#### What to do:
If a record holds a picture, please leave the picture out and copy the rest of the record exactly.

** Entries provided follows **

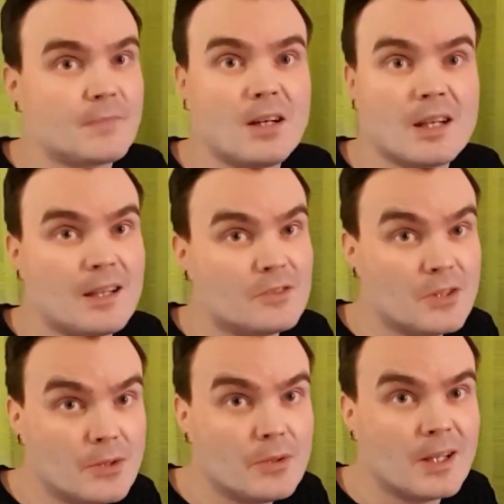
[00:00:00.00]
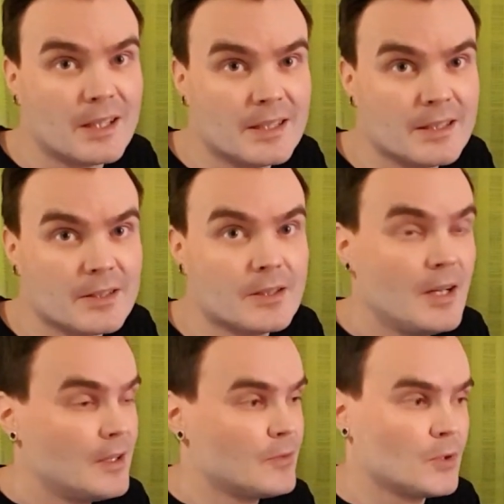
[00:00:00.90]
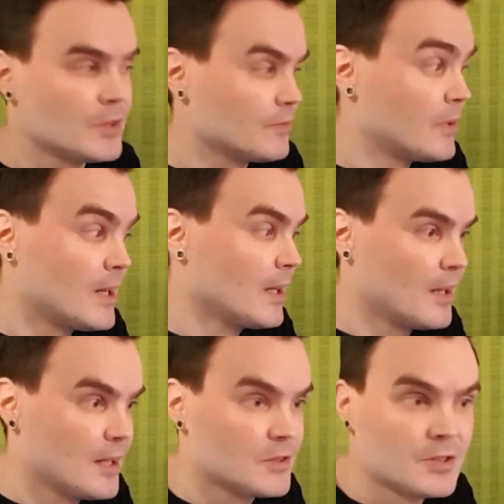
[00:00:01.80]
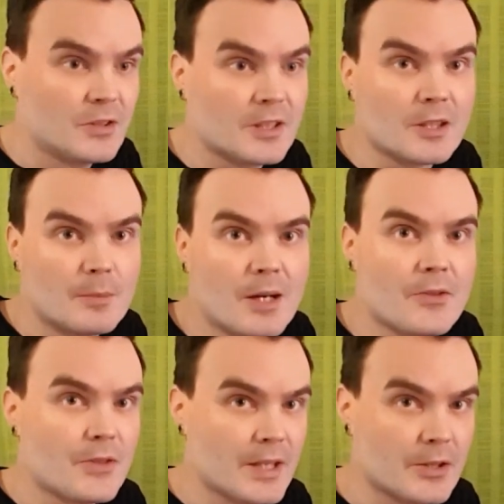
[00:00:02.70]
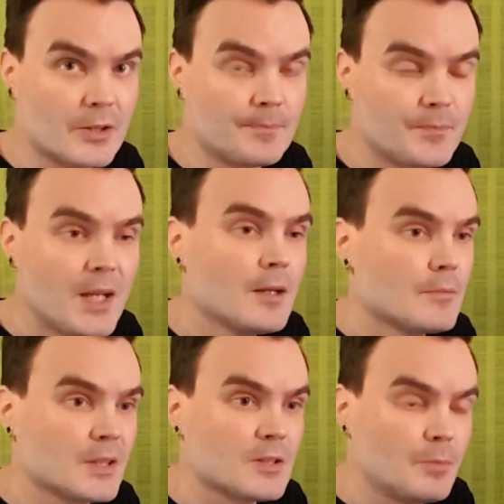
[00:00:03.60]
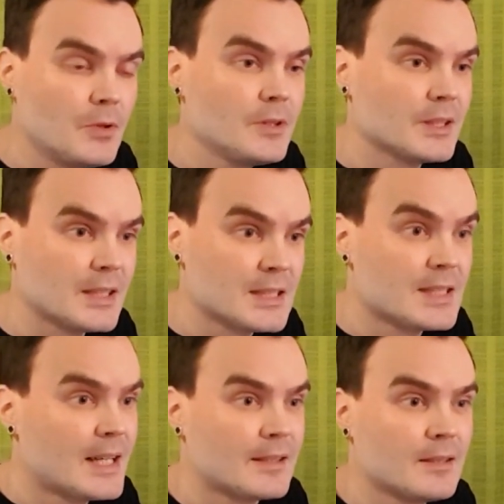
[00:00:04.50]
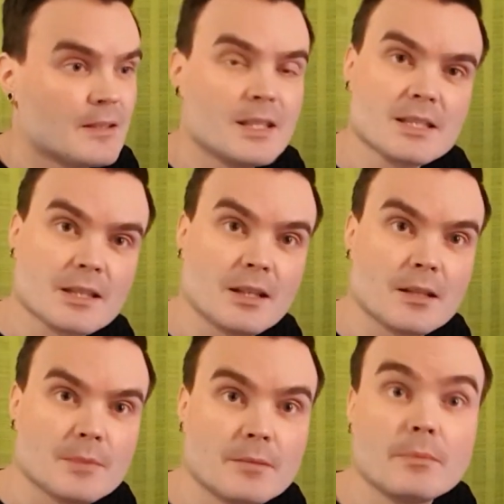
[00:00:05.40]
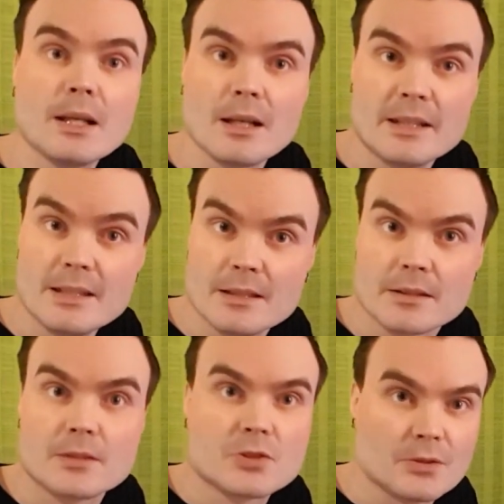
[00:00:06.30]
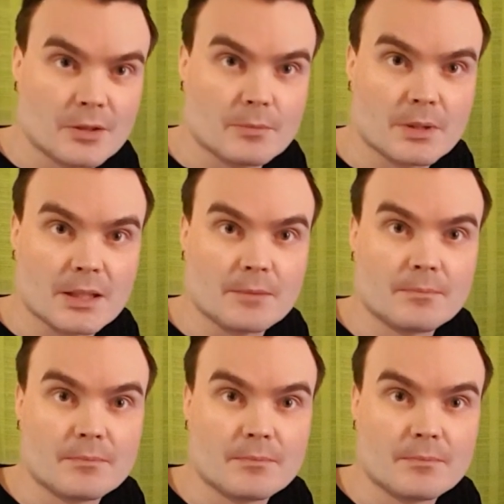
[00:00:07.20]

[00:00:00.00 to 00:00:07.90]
I have no idea what file I was talking about there, but the point is that this time Milla didn't join me.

** End of Entries provided **

#### Task response:
[00:00:00.00]
[00:00:00.90]
[00:00:01.80]
[00:00:02.70]
[00:00:03.60]
[00:00:04.50]
[00:00:05.40]
[00:00:06.30]
[00:00:07.20]

[00:00:00.00 to 00:00:07.90]
I have no idea what file I was talking about there, but the point is that this time Milla didn't join me.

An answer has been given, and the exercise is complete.